No, from above, the character of Paris is wiped out-- because it's here, on the streets, below the buildings. Only from here you can see the differences, the different types of balconies. Only from here can you see what's hiding under the eaves of the boutiques of the Rez-des-chaussées. The boulangeries, épiceries, patisseries, brasseries, cafés...you can't see it from above, but that's where Paris lives. On the streets, in the cafés. The conversations, the people, the cigarette butts scattered everywhere. The motorcycles taking never before seen traffic liberties.

Because the thing is, history is taken for granted here, even as people cling desperately to it. No monuments must be changed. If it's historical, it must be preserved. The boulangerie that you go to everyday has always been there and probably will be.

In many ways, Paris has become, I think, a museum city, sometimes cold and unchanging like the somber austerity of the Pantheon, which for being the home of the great men, feels numb to me. The city is filled with museums of course but the city itself is a museum.

In contrast, New York is new. It breathes. It changes. Of course, it lives through its street vendors and taxi drivers and the bum you always see on the corner, but the thing about New York is that all of things build up to this bigger entity, almost, that has no real faces but everyone knows what it looks like. From above, it makes sense. Paris is only made up of what it is.

Of course I couldn't tell you which one I prefer. I think I've mentioned that I fell into living in Paris as easily as breathing, while in New York, I just loved it. Two different characters for two different cities, and if I could tell you which one or either may find me in the years to come, I would be a rich psychic.

Bisous à tous.

Tuesday, January 11, 2011

Confessions of a mid-January Slump

When it comes down to it, I don't really have anything against January, it's actually February that I have an active dislike of, but either my normal February shit is coming early or February itself will be worse than usual.

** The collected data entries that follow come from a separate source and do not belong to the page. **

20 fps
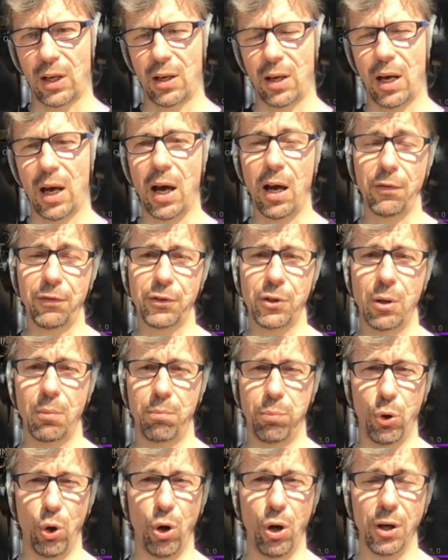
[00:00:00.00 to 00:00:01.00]
After
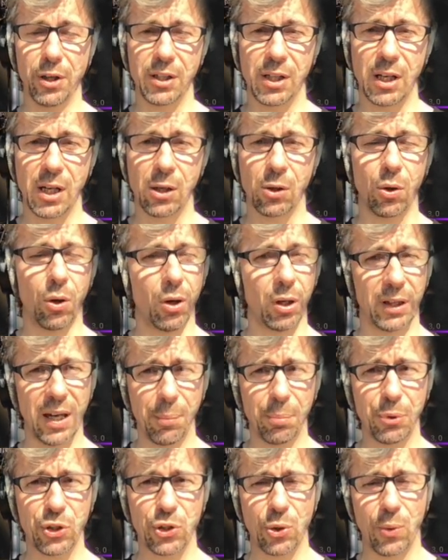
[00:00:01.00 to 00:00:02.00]
boarding or
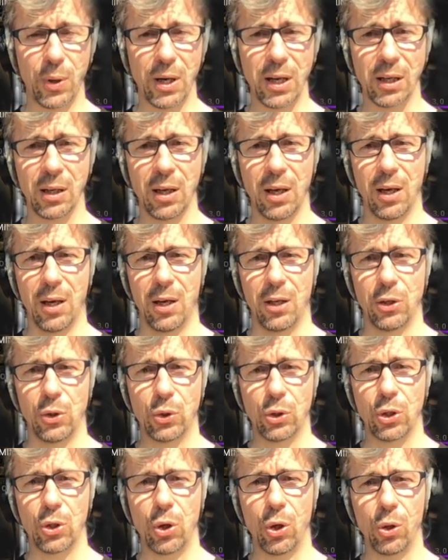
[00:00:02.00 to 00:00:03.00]
capturing, you
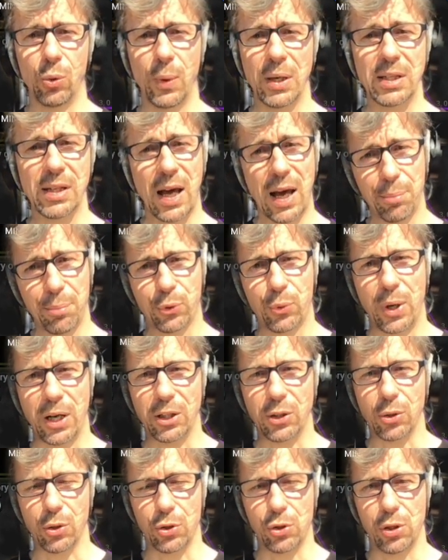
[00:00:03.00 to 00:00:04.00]
can always upgrade
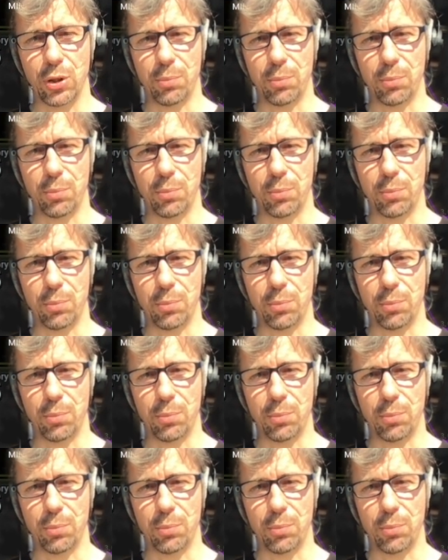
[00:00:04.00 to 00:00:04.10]
your ship,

Okay, yes, I'm whining probably too much for the situation. My only real main beef with the life at the moment refers to a vicious cold that has laid me out flat for the last, oh, 48 hours or so. I don't usually get this sick, and while Colette astutely pointed out that it's just a cold and it's not that "grave", normally my colds just get in my way without actively attacking me. Either way, after spending the ENTIRE day yesterday in bed, I decided to pretend I was a human being today and take a shower, get dressed. I still refuse to leave the house, but I'm making progress.

Another problem is that I'm bored as heck. This has something to do with the fact that I refuse to go out in public in the state I've been in for the past couple days, and there is only so much I futzing I can do on the internet, especially in a half-brained haze. But let's put it realistically: I don't have a lot to do these days, and I have never been particularly good at chilling out. I talk about it often enough -- man, I do too much, I need a vacation, what have you -- and then whenever I get more than a day or two to do nothing, I get bored.

This semester, I have the feeling, has the possibility to leave me with a fair amount of free time. I don't expect to have a lot of homework, and I'm still working on finding some new dance classes, because I don't think I'm dancing enough. I imagine things will pick up once my directed research gets going, and rehearsals for the big she-bang in April, but either way.

I need to be better than ever at living in the moment. Whether it be going out to wander around Paris, going to soirées, seeing friends -- I don't have a LOT of time left here, as much as that dismays me, and I need to profit as much as possible for the second half of my time here. (Wow).

I'll keep you updated!!

Monday, January 3, 2011

No Such Thing as a Coffee To Go: Holidays in Paris

I present two situations of surreality:

December 24th: Christmas Eve. In a black dress, heels, in a huge, beautiful Parisian apartment in the 16th arrondissement, surrounded by fifteen excitable French people, for the most part all much older than me and dressed to the nines, talking loudly and quickly, as families do when they're together. Eating foie gras, oysters, shrimp, cuchon au lait, potatoes, bûches du noël, chocolate, and endless glasses of champagne. Everything decorated white, the tree, a huge mound of presents underneath . At the beginning of the evening, I knew exactly two people. By the end, everyone kissed me on the cheeks to say goodbye, said they hoped to see me soon.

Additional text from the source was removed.